• 10Mar

    Et va savoir
    Va comprendre
    Pourquoi je déteste comme ça.
    Pourquoi j’ai les boyaux qui se resserrent.
    Pourquoi je hais.
    Et pourquoi il me fait réfléchir.
    Tout ça pour une histoire de points, bien placés, ou pas.
    Mes fins de phrases, le bout de mes mots, ce que j’ai appris, chez lui, de lui, en lui, par lui, sans presque jamais le toucher. Mais surtout du bout des doigts.
    Et ce que je suis, maintenant.
    Le lien entre les deux. Les quelques mois.
    Un an. Et des poussières d’étoiles. Et une couche de goudron dans les poumons.

    J’ai même pas grandi.
    Juste envie de demander pardon, pour le mal que je fais.
    Comme quand j’étais petite, la tête au fond de l’oreiller, les pieds recroquevillés, les mains jointes. Et serrées.
    Tout ça dans le noir, pour pas qu’on puisse nous voir. Pour qu’il puisse m’entendre.
    Pardon.
    Tu m’entends ?
    PARDON !
    Réponds moi…
    Pardon… Je te demande pardon, à toi, à tous, à elle, à lui…
    Et aujourd’hui, comme hier, je déteste toujours autant les nuits noires.
    Et les volets fermés.

    Je me rends compte que je le fais claquer, mon point, quand je le pose, là, à la fin des mots.
    Et puis le retour à la ligne, surtout.
    Est-ce le point qui ponctue ? Vraiment ?
    J’ai plutôt l’impression que c’est son bruit.

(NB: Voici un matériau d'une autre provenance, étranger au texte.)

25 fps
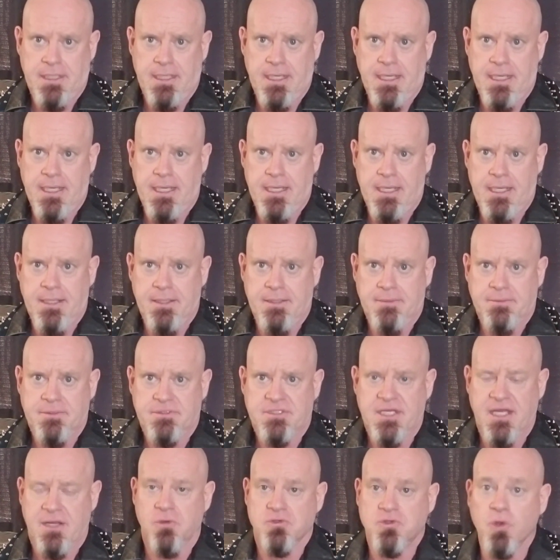Uh,
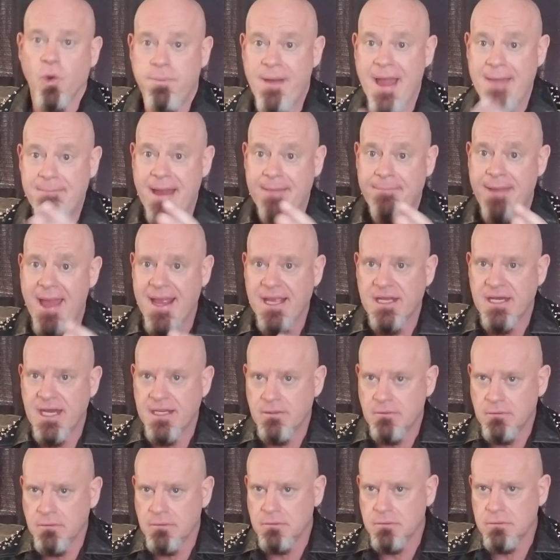it's like it was all bang, bang, bang, and
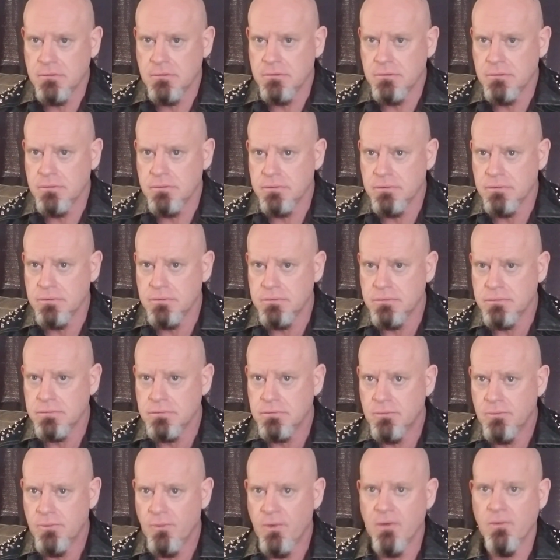then, ooh,
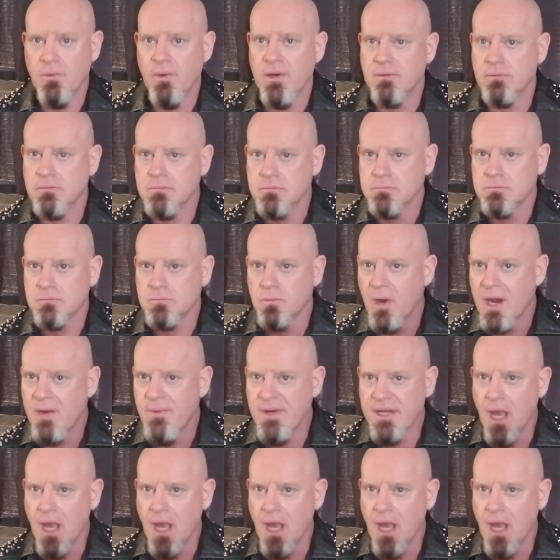wh wh where are we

    J’ai besoin de demander pardon.
    Parce que je n’ai pas grandi.
    Parce que je retourne en arrière.
    Parce que je sais que quelque chose sonne faux dans mes choix.
    Que l’accord n’est pas là.

    De nous deux, je sais maintenant que c’est moi, qui finirai seule, avec mes chats.
    Parce que c’est toujours trop tôt, toujours trop tard.
    Je ne suis jamais à l’heure.
    Même pas quand j’ai rendez-vous avec ma vie.